The recent speeches, together with the Houston order, Daly added, suggests that “if there is a strategy at play here, it’s one that is willing to consider the cancellation of diplomatic relations”.
In an interview with The New York Times on Wednesday, David Stilwell, the top East Asia official at the State Department singled out the consulate in Houston as having “a history of engaging in subversive behaviour”. Stilwell’s comments follow a string of indictments against Chinese nationals suspected of being active duty members of China’s People’s Liberation Army.
However, the consulate’s closing appeared uncertain after Houston Consul General Cai Wei told Politico that China was protesting the closure order and that his office would remain open “until further notice”.
“Today we are still operating normally, so we will see what will happen tomorrow,” Cai told Politico, declining to elaborate further.
Neither China’s embassy in Washington nor the Houston consulate responded to queries.
Addressing a question about arms control in an interview with radio host Hugh Hewitt after the speech, Pompeo called China “a serious global power” and said talks with Beijing could achieve a positive outcome.
“We had arms control agreements with the Soviet Union and we got verification that was sufficient to ensure that we protected American interests,” he said. “I believe we can do it again.”
“The Chinese Communist Party has several hundred nuclear warheads,” Pompeo added. “This is a serious global power, and to the extent we can find common ground, a common set of understandings to reduce risk that there's ever a really bad day for the world, we ought to do it, and it's going to require agreement and verification.”

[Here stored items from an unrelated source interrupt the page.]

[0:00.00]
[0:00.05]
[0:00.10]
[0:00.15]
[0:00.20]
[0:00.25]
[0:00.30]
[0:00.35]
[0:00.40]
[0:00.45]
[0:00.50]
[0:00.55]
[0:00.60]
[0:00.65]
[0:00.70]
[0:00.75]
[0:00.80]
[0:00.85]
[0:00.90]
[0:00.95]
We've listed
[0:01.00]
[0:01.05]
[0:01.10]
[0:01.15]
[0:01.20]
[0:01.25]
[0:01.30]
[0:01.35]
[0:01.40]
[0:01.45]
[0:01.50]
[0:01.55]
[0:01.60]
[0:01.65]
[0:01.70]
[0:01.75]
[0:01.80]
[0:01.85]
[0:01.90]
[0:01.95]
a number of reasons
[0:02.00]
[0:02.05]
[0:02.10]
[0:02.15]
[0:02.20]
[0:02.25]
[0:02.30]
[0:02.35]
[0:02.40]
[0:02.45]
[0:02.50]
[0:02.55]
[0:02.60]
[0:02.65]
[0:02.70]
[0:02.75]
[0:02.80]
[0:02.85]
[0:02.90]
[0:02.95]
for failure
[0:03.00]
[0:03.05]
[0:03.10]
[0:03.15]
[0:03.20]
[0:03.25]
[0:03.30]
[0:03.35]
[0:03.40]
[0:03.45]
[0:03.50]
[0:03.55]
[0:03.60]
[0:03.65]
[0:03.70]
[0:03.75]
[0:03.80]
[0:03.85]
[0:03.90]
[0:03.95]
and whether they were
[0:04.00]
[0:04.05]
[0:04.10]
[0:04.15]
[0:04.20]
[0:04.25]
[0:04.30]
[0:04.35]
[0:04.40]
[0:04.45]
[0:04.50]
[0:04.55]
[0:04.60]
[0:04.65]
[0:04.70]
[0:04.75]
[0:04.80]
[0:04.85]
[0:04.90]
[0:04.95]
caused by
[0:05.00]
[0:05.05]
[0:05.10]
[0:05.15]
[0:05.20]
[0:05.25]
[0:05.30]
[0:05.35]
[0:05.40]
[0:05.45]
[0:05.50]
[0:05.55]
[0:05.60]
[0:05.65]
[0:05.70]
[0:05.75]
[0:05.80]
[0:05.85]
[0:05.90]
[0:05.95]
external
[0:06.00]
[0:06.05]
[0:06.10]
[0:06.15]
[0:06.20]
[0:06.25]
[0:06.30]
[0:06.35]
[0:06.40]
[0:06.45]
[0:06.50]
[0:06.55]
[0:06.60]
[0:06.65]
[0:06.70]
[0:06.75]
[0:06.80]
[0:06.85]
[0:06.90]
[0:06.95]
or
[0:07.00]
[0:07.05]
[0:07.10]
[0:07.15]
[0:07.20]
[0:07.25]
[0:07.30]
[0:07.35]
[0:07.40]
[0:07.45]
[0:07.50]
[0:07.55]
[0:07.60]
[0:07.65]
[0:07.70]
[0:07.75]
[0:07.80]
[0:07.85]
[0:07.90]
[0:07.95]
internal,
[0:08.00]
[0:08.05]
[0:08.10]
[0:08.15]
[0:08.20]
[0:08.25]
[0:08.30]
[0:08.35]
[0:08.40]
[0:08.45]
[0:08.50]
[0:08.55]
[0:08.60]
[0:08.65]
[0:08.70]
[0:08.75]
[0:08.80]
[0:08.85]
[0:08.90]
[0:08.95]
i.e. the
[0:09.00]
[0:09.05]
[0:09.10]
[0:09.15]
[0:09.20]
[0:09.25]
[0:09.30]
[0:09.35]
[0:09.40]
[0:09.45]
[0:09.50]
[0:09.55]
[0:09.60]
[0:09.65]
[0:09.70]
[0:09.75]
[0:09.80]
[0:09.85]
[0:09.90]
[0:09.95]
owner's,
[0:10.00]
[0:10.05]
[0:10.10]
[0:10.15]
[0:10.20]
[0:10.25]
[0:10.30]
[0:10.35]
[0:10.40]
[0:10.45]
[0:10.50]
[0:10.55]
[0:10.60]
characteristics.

Pompeo acknowledged the coming 50th anniversary of then-national security adviser Henry Kissinger’s trip to Beijing in 1971, which paved the way for Nixon’s trip months later and the eventual establishment of formal US-China relations.
“The world was much different in Nixon’s era,” Pompeo said. “We imagined engagement with China would produce a future bright with the promise of comity and cooperation.”
“But today we’re all still wearing masks and watching the pandemic’s body count rise because the CCP failed in its promises to the world,” he added.
“We’re reading every morning new headlines of repression in Hong Kong and in Xinjiang. We’re seeing staggering statistics of Chinese trade abuses that cost American jobs and strike enormous blows to the economies all across America. We’re watching the Chinese military grow stronger and indeed more menacing.”